The aforementioned lines from “Dumb Blonde” signal Dolly’s power and relevance in the feminist movement. In a time when a lot of women depended on a man, Dolly said, “Um, no! You thought I’d wait? You thought I’d cry? Psht. You thought wrong.” A tertiary aside, don’t you wonder what came first? Dolly or the phrase, “Blondes have more fun.” Back to the point, in the period of second wave feminism when many women were burning their bras, Dolly was unapologetically teasing her hair (the higher the better), wearing tight fitting clothes, refusing to leave her home looking less than great (which almost certainly included a bra), and living her truth while simultaneously championing the movement in her own way.
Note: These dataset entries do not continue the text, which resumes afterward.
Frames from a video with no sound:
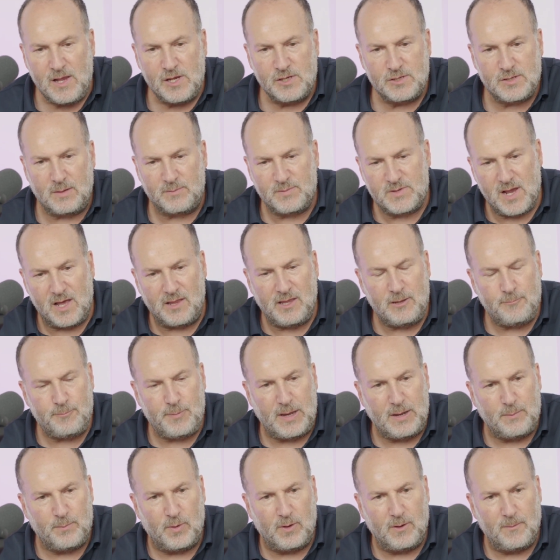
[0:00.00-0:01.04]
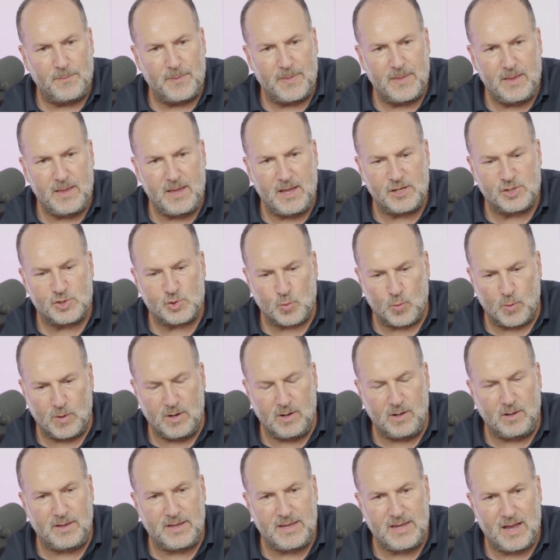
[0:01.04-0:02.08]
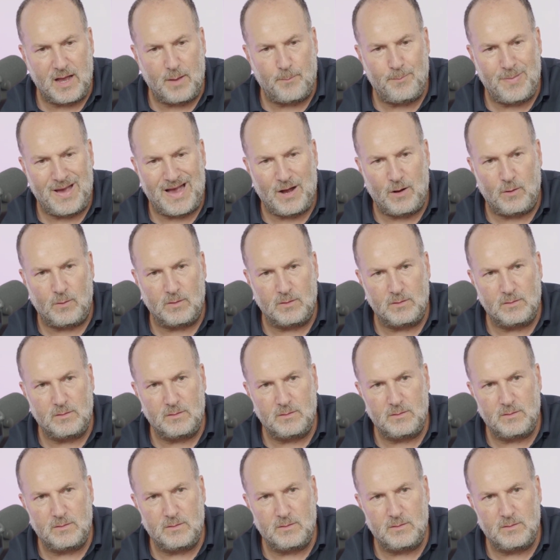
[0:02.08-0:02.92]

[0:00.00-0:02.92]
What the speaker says: So I'm telling people, it's really about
What about “Jolene” though?

For many who don’t like or know country music, “Jolene” hits hard and familiar. The effect even made it to meme culture.

 

Listening closely to the lyrics though, one thinks that Dolly subserves her husband or worse. The song paints a pathetic picture of a woman who thinks, “What if he doesn’t want me?” instead of “What do I want?” At first glimpse, the track cowers in the way of a feminist anthem. Instead though, under closer scrutiny, it lifts up Dolly’s no nonsense, sharp personality for all to see. The name Jolene originates from a young red headed, alabaster skinned fan. The figure represents an overly friendly bank teller from Dolly’s hometown. The story line? Well, “She [the bank teller] got this terrible crush on my husband. And he just loved going to the bank because she paid him so much attention. It was kinda like a running joke between us — when I was saying, ‘Hell, you’re spending a lot of time at the bank. I don’t believe we’ve got that kind of money.’ So it’s really an innocent song all around, but sounds like a dreadful one.”
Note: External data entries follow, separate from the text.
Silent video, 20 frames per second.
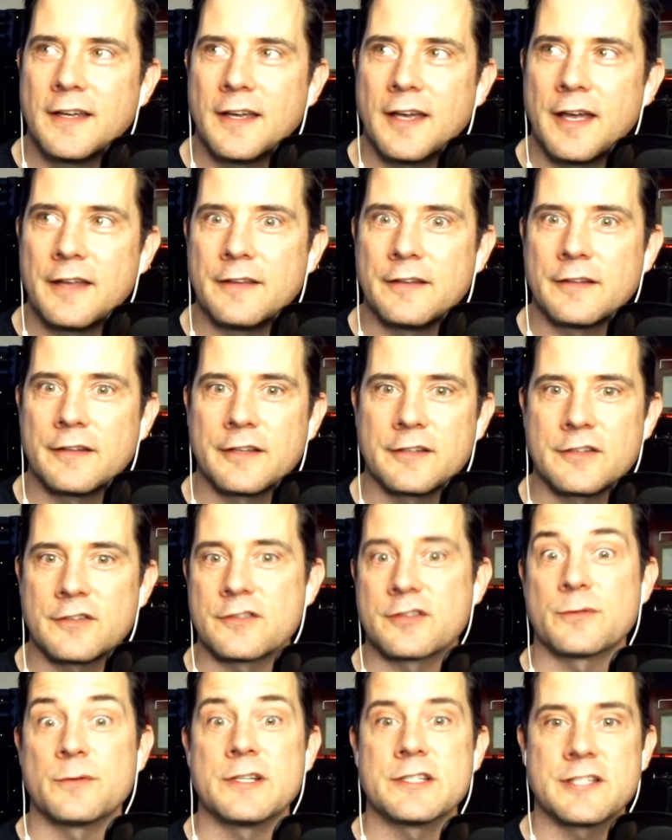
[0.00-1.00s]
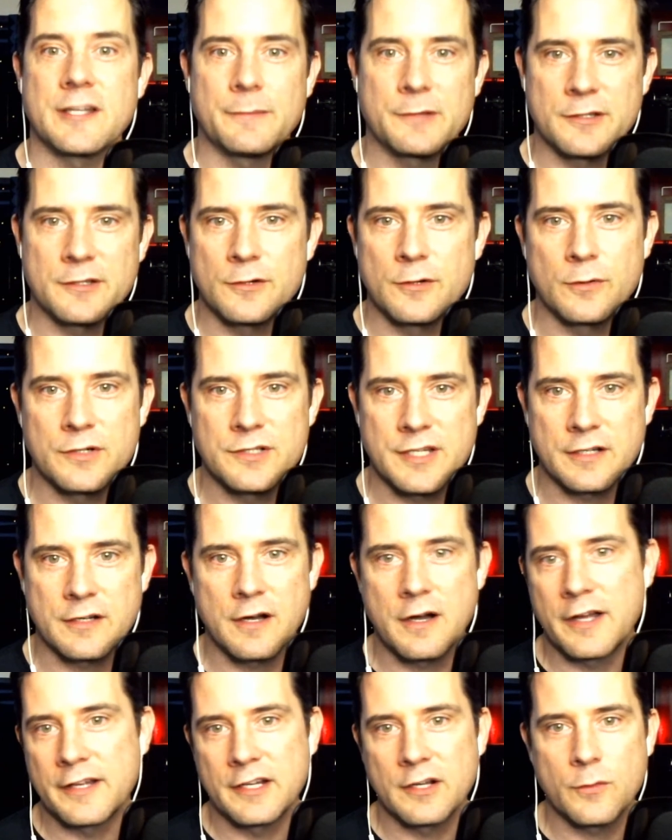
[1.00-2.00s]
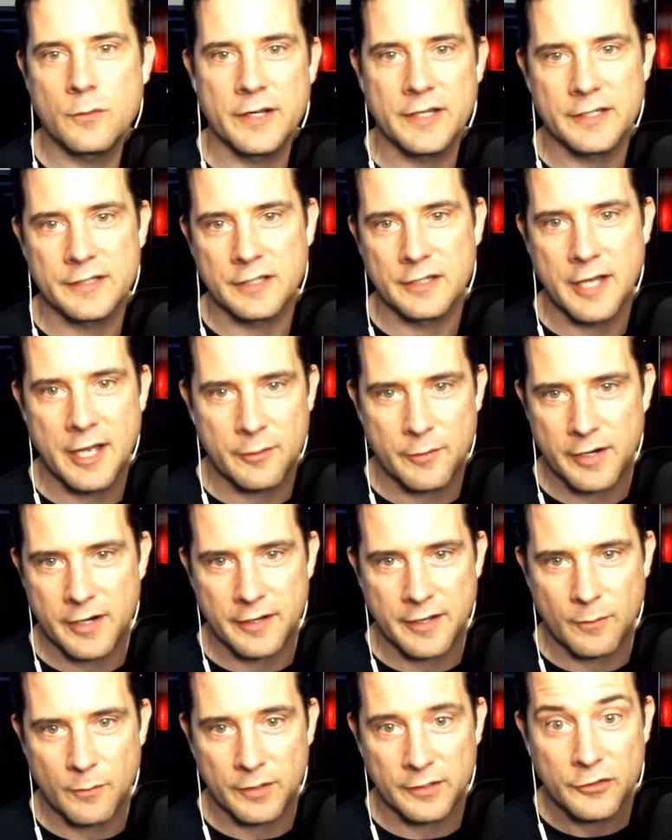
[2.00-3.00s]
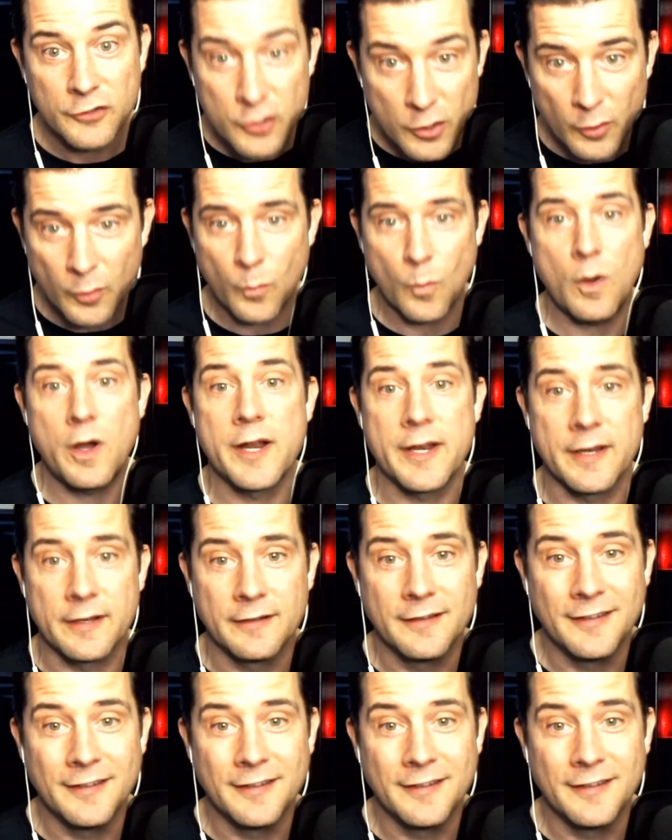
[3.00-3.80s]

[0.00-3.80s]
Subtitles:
And then the 3 slipped through where it's like, oh, I didn't quite get the line right on that one. You're doing 1.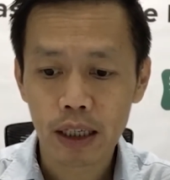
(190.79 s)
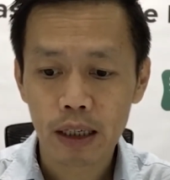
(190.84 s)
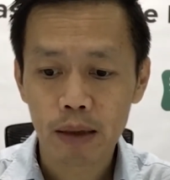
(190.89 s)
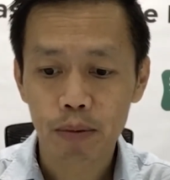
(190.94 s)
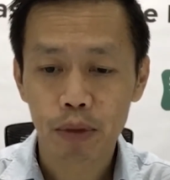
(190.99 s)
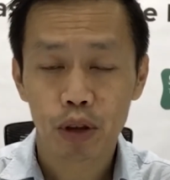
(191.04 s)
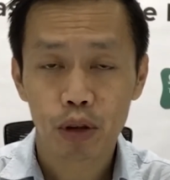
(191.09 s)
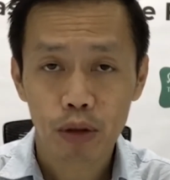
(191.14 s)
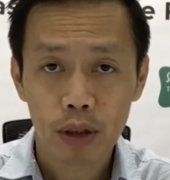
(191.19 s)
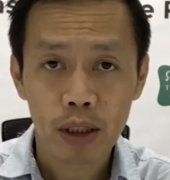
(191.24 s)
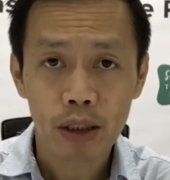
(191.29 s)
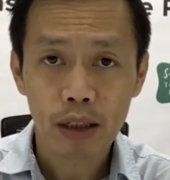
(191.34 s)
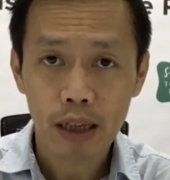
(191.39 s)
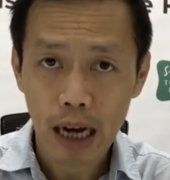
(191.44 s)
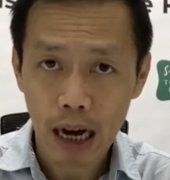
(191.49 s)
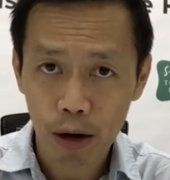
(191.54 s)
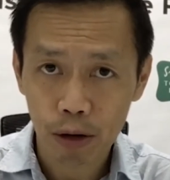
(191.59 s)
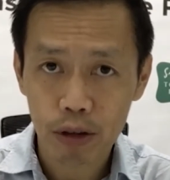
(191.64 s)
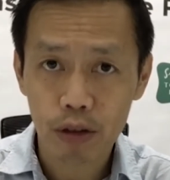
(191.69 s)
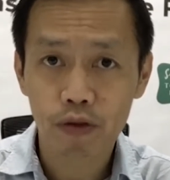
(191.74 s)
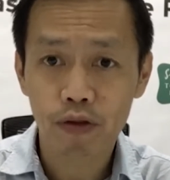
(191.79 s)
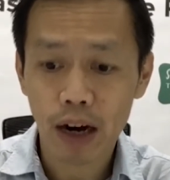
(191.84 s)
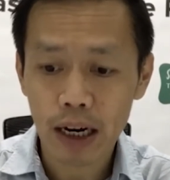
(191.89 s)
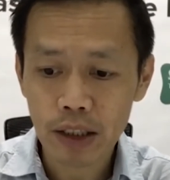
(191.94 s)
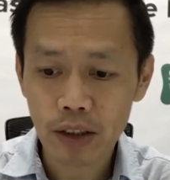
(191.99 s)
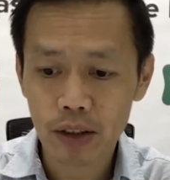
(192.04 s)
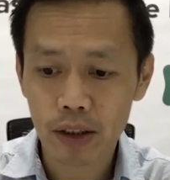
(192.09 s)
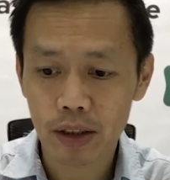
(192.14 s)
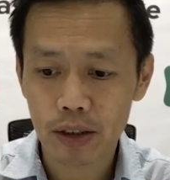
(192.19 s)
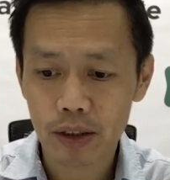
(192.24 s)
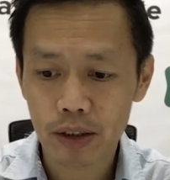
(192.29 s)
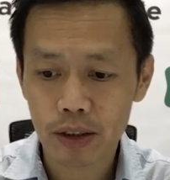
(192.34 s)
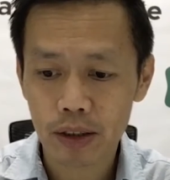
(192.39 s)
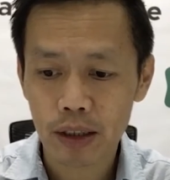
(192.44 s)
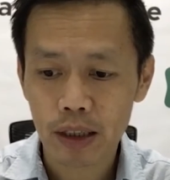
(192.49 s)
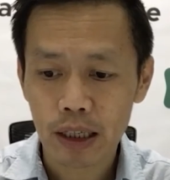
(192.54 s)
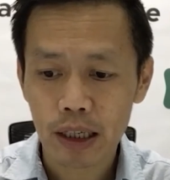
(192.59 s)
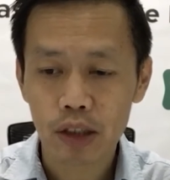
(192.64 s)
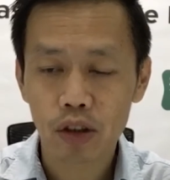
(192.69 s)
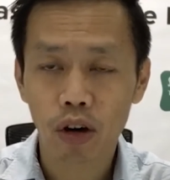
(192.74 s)
between our devices
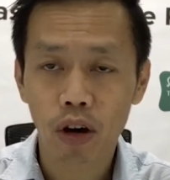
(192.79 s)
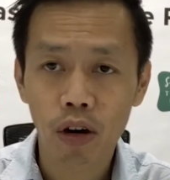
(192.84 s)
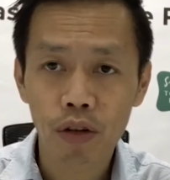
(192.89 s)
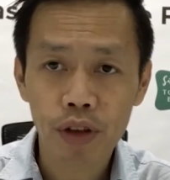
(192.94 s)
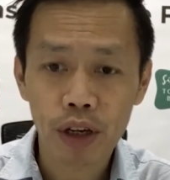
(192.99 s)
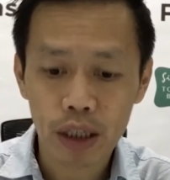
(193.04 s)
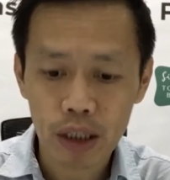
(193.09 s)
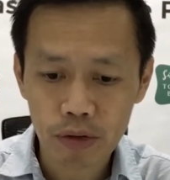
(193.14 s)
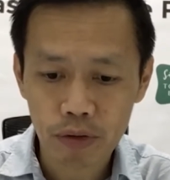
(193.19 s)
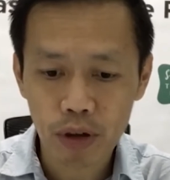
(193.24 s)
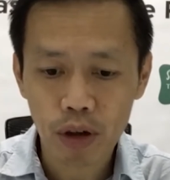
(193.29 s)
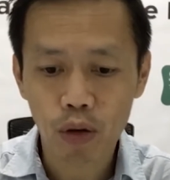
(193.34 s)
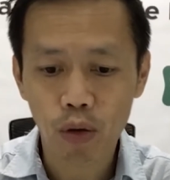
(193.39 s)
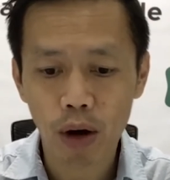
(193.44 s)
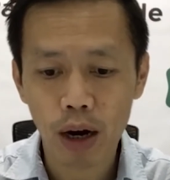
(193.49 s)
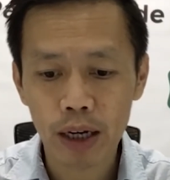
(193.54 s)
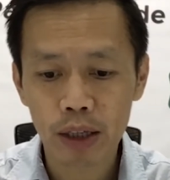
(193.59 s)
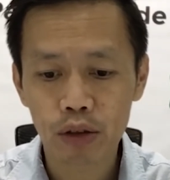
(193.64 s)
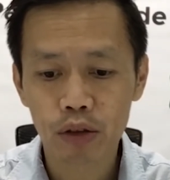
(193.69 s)
is all that is required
The account by Dolly from an NPR interview reveals a fun, direct woman who probably whispered to her husband (of now 50 years), “There’s your girlfriend,” each time they encountered the woman who “inspired” “Jolene.” The fact the song transcends generations and inspires off tuned “Jolene, Jolene, Jolene, Joleeeene”’s chants whenever it’s played shows that Dolly is one of the greats. The fact that “Jolene” stemmed from a superficial inside joke, but transformed into a smart, dark, deep, tale of infidelity from the point of view of the main woman directly to the side chick shows that she’s the greatest of all time. Inspiration strikes anyone, but the ability to spin a minute narrative into an iconic, transcendental anthem misses many.

A Little More Dolly

Dumplin’ sprinkles many Dolly Parton quotes throughout its 110 minutes. They’re not merely lines in a movie. Dolly has many tweetable lines from her life. It’s part of what makes her so great. The other part is that some of them come from her mother who told her at a young age, “You wanna say something, just say it.” Her mother birthed 12 children. They bathed in the Pigeon River, lived in a one room shack and filled a bed with three to four children. Dolly didn’t see a flushable toilet until she was eight or nine. Her father couldn’t read and inspired Dolly to start her nonprofit Imagination Library that provides books to low income children. Dolly ascended from humble beginnings to owning Dollywood. Her story is as interesting, complex, and fun as her music. Thank goodness that Dumplin has introduced her to a younger audience to remind us (as she celebrates 50 years of membership in the Grand Ole Opry) that she is the GOAT.